W poniedziałek (30.10) o północy doszło do awantury pomiędzy dwoma braćmi. Mężczyźni pokłócili się podczas picia alkoholu. W pewnym momencie starszy brat 34-latek, zaatakował nożem młodszego od siebie 21-letniego brata. 34-latek został zatrzymany, teraz grozi mu do 3 lat pozbawienia wolności.
W poniedziałek (30.10) o północy dyżurny ostrowskiej komendy odebrał zgłoszenie o awanturze w domu na terenie jednej z gmin w powiecie ostrowskim.

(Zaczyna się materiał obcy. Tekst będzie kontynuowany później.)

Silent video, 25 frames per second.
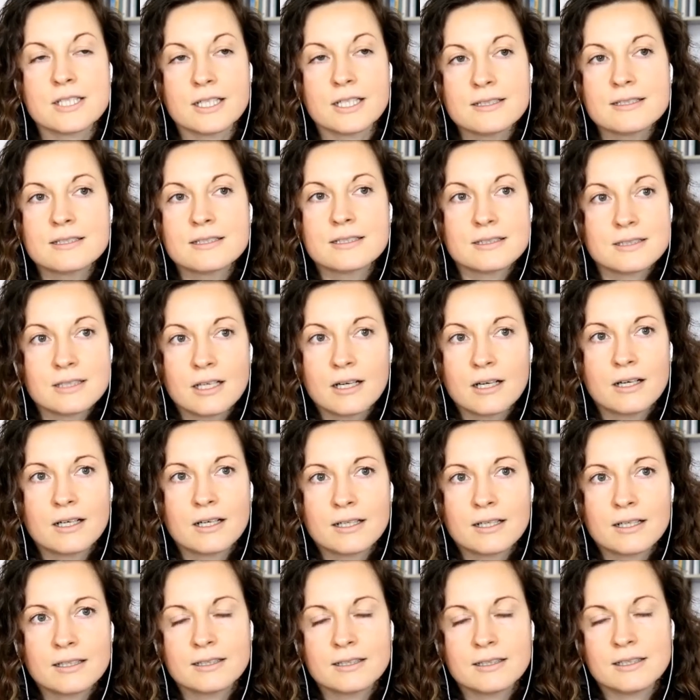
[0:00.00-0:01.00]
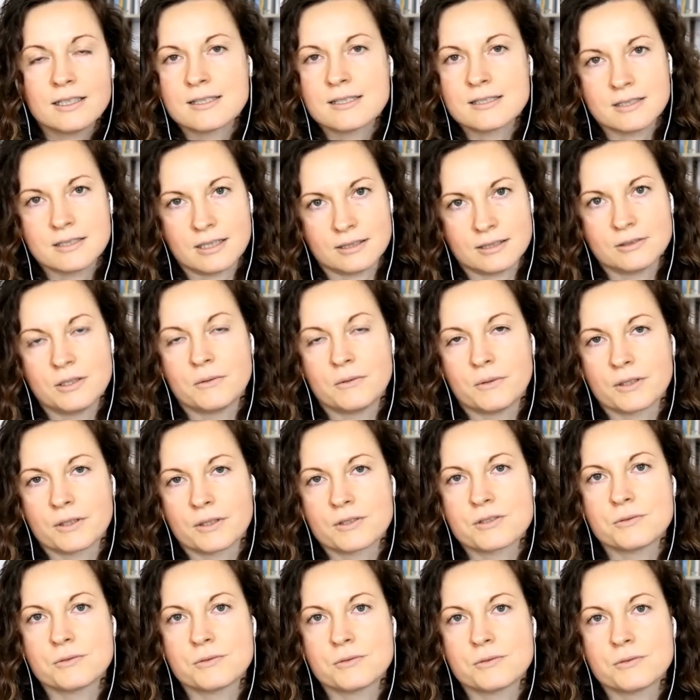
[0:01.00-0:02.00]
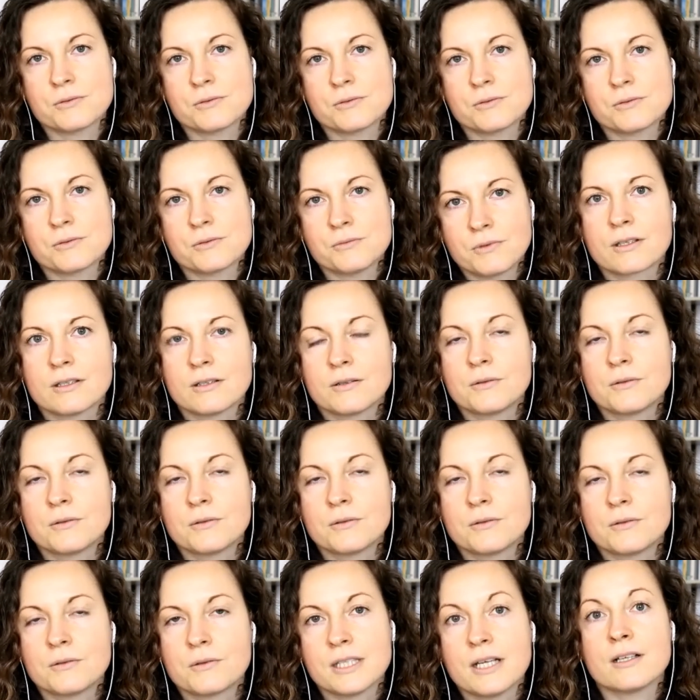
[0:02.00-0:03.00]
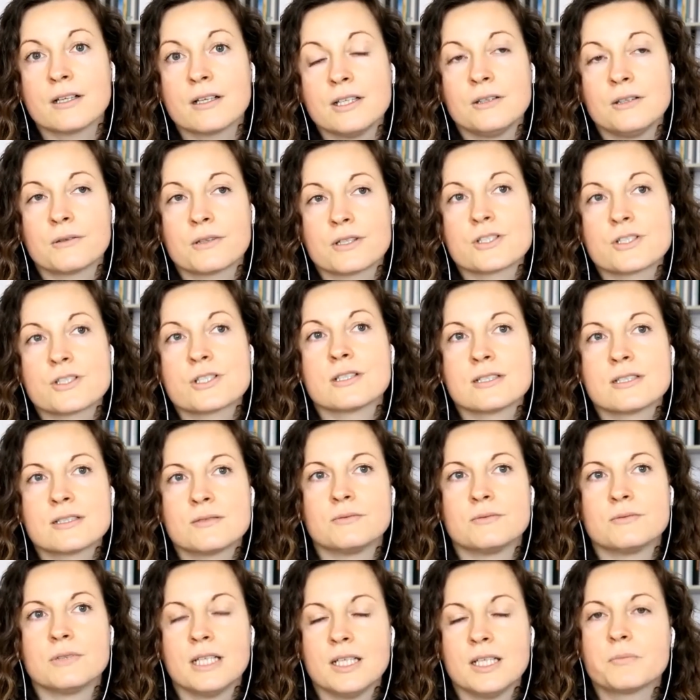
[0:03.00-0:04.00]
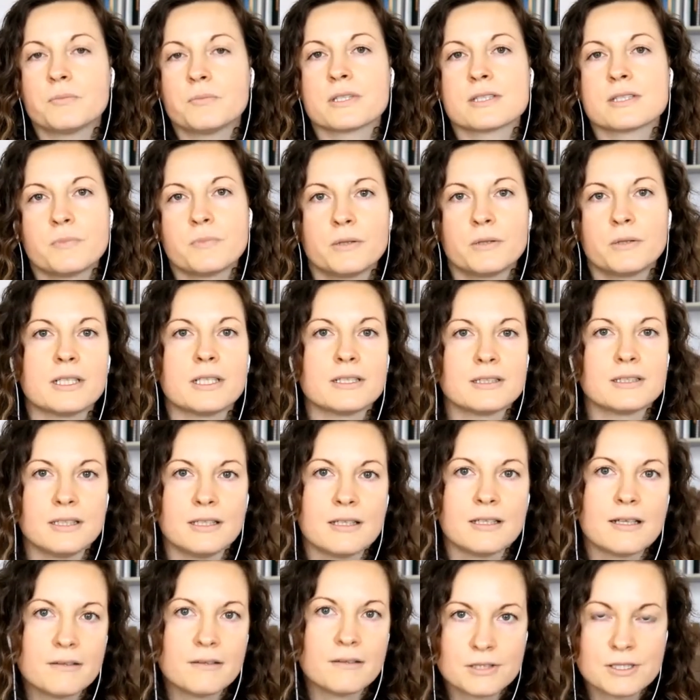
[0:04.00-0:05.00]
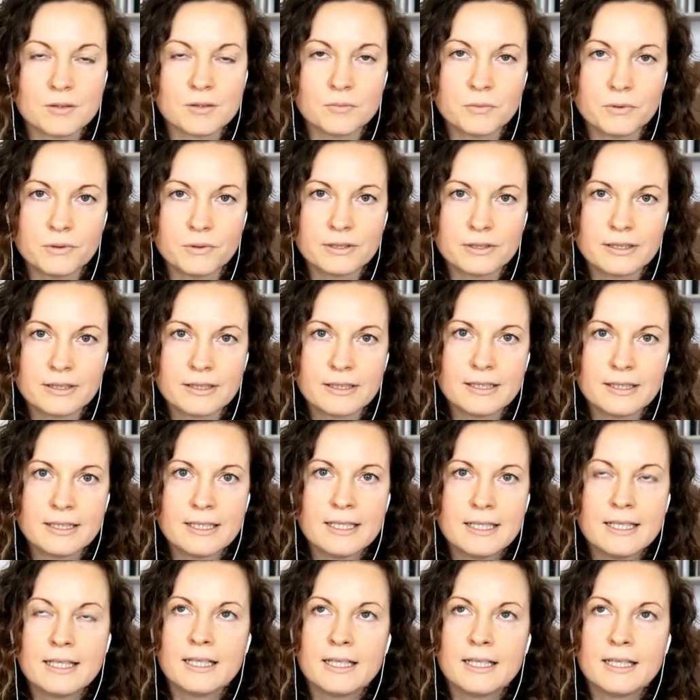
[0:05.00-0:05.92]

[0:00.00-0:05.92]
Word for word: chances are it's not going to work or there you're just really postponing the inevitable.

Gdy na miejsce dojechali małkińscy policjanci, na schodach i drzwiach domu zauważyli ślady krwi. Po wejściu do budynku w łazience zauważyli mężczyznę, który miał widoczne rany cięte na ciele. Mundurowi w pierwszej kolejności udzielili krwawiącemu mężczyźnie pomocy przedmedycznej, opatrując mu rany. Przybyła na miejsce załoga pogotowia ratunkowego rannego 21-latka zabrała do szpitala.
Policjanci ustalili, że podczas spotkania dwóch braci 21-latka i 34-latka (mieszkańców powiatu ostrowskiego), na którym obydwaj pili alkohol, doszło do kłótni. Podczas awantury nagle 34-latek zaatakował 21-latka nożem kuchennym, zadając mu kilka ran, po czym mężczyzna uciekł z domu. W czasie kiedy mundurowi zbierali informację na temat całego zajścia, do domu wrócił nietrzeźwy 34-latek, który zaatakował brata. Mężczyzna miał ponad 1,6 promila alkoholu w organizmie. Małkińscy policjanci zatrzymali 34-latka i przewieźli go do policyjnej celi.
Następnego dnia po wytrzeźwieniu, 34-latek usłyszał zarzut narażenia na niebezpieczeństwo utraty życia albo ciężkiego uszczerbku na zdrowiu. Za ten czyn mężczyźnie grozi do 3 lat pozbawienia wolności.